§ **WHAT IS NEEDED**
Print the data below again in full, exactly as it stands, with no images.

Dataset entries:
────────────────

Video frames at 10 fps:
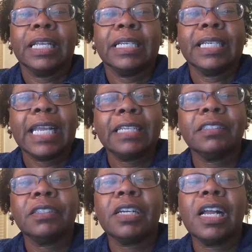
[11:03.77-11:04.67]

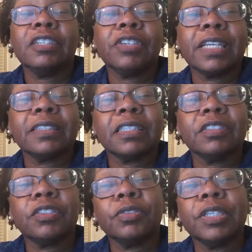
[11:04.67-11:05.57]
Next are contracts in
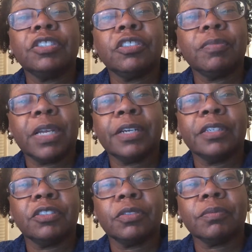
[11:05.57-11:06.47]
consideration of
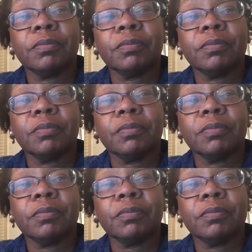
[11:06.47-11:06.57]
marriage.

────────────────

§ **REPLY**
Video frames at 10 fps:
[11:03.77-11:04.67]

[11:04.67-11:05.57]
Next are contracts in
[11:05.57-11:06.47]
consideration of
[11:06.47-11:06.57]
marriage.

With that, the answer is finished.